The strict-context grounded prompt is reproduced verbatim from the article. Embed and rerank inherit NIMClient.chat’s retry policy, so co-resident memory pressure on the Spark’s unified pool doesn’t fail the pipeline.
Public API
from fieldkit.rag import (
Pipeline,
Document,
Chunk,
DEFAULT_EMBED_MODEL, # "nvidia/llama-nemotron-embed-1b-v2"
DEFAULT_EMBED_DIM, # 1024
DEFAULT_CHUNK_TOKENS, # 900
DEFAULT_RERANK_URL,
DEFAULT_SYSTEM_PROMPT,
RAGError,
)
Pipeline(embed_url, pgvector_dsn, generator: NIMClient, rerank_url=None, ...)
Composable, context-manager friendly. One persistent httpx.Client for embed and (optionally) one for rerank. pgvector connections are short-lived per call so callers don’t have to manage them.
from fieldkit.nim import NIMClient
from fieldkit.rag import Document, Pipeline
with NIMClient(base_url="http://localhost:8000/v1",
model="meta/llama-3.1-8b-instruct") as gen, \
Pipeline(
embed_url="http://localhost:8001/v1",
pgvector_dsn="postgresql://spark:spark@localhost:5432/vectors",
generator=gen,
) as pipe:
pipe.ensure_schema()
pipe.ingest([Document(id=1, text="...", label="spark")])

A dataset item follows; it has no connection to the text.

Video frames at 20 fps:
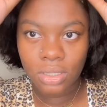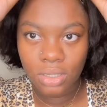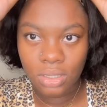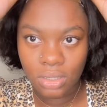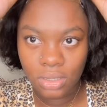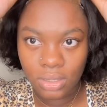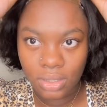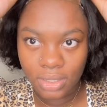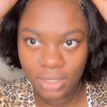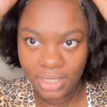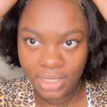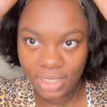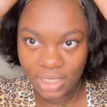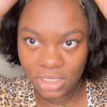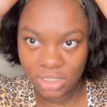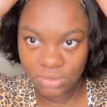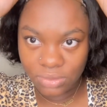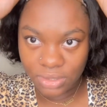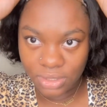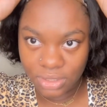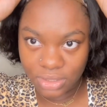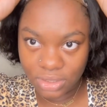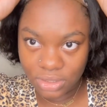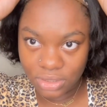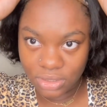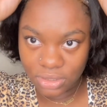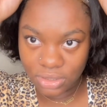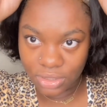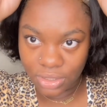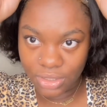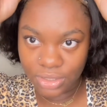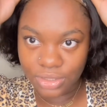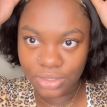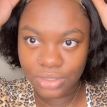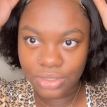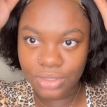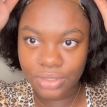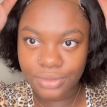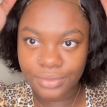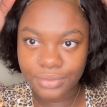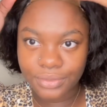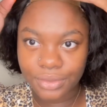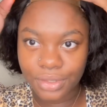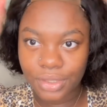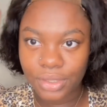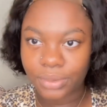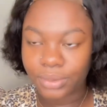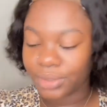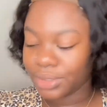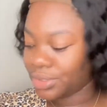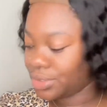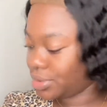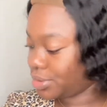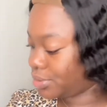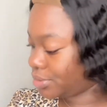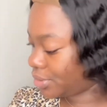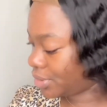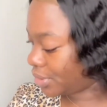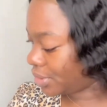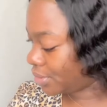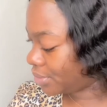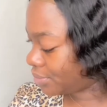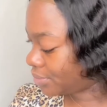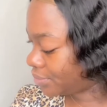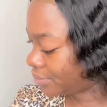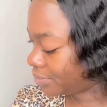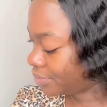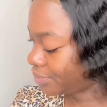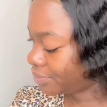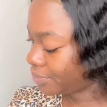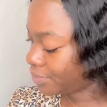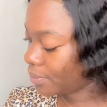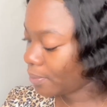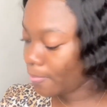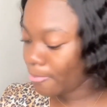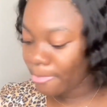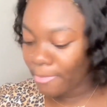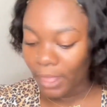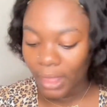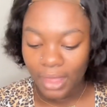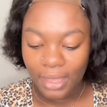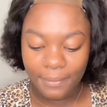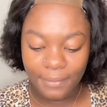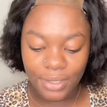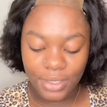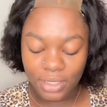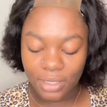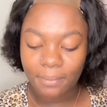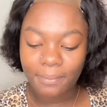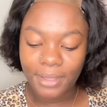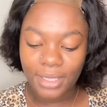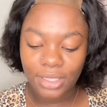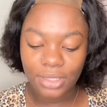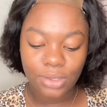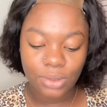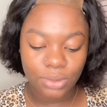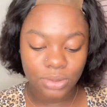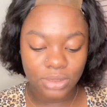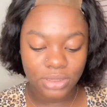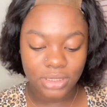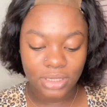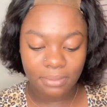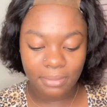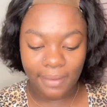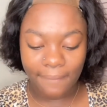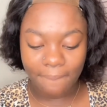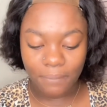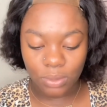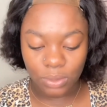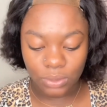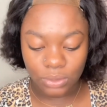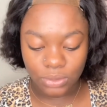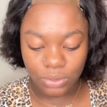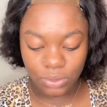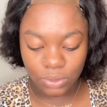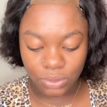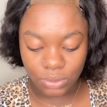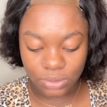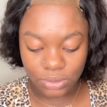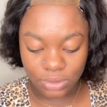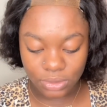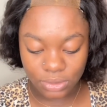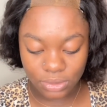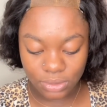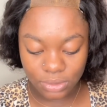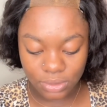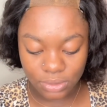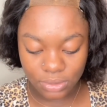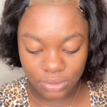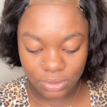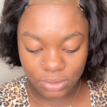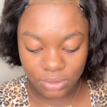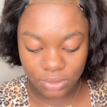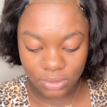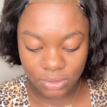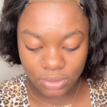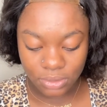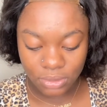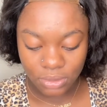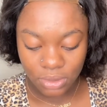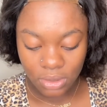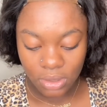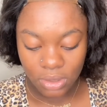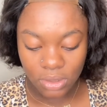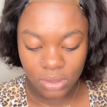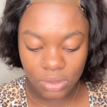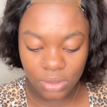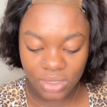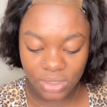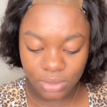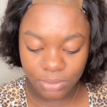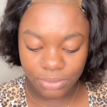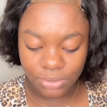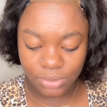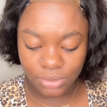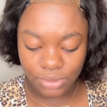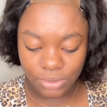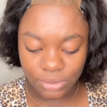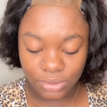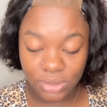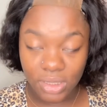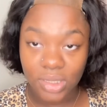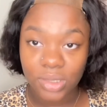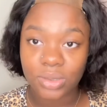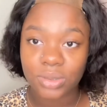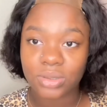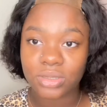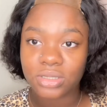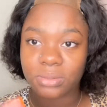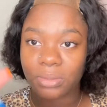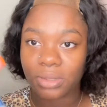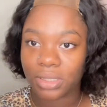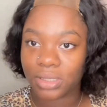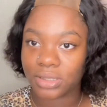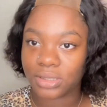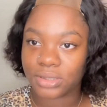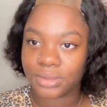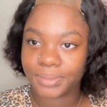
Guys, we're gonna start to glue it down now. I'm gonna be using my bold hold. No, not bold hold, a ghost bond.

result = pipe.ask("How much memory does the Spark have?",
retrieve_k=5, rerank_k=3, max_tokens=120)
print(result["answer"])
Pipeline methods
| Method | Returns | Notes |
|---|---|---|
ensure_schema() | None | CREATE EXTENSION IF NOT EXISTS vector + CREATE TABLE IF NOT EXISTS at configured embed dim. Idempotent. |
ingest(docs, chunk_tokens=900) | int | Chunks via fieldkit.nim.chunk_text, embeds in batches of 32, upserts in one transaction. Returns chunk count. |
retrieve(query, top_k=5) | list[Chunk] | pgvector cosine <=>. Each chunk carries distance. |
rerank(query, chunks, top_k=3) | list[Chunk] | Pass-through when rerank_url=None so the simplest pipeline works without NGC creds. |
fuse(query, chunks, **gen_kwargs) | dict | Builds the strict-context prompt and calls the generator. |
ask(query, retrieve_k=5, rerank_k=3, ...) | dict | Full chain. Returns {"answer", "chunks", "raw"}. |
Chunk id encoding
Single-chunk docs keep their original id. Multi-chunk docs get id = doc.id * 10000 + idx so the doc → chunk relationship survives without an extra column.
Chunk.score
Single “higher is better” score: rerank logit if available, else 1 - distance. Fallback 0.0 if neither is set.
Sample
samples/naive-rag.py reproduces the naive-rag-on-spark flow end-to-end in ~30 lines: ensure schema → ingest 3 docs → ask one question.
CLI
fieldkit bench rag --table fieldkit_cli_bench_rag --out /tmp/bench.json
Drives Pipeline.ask through fieldkit.eval.Bench against a 3-doc in-memory corpus and prints a markdown latency report. Requires the chat NIM, embed NIM, and pgvector to be reachable.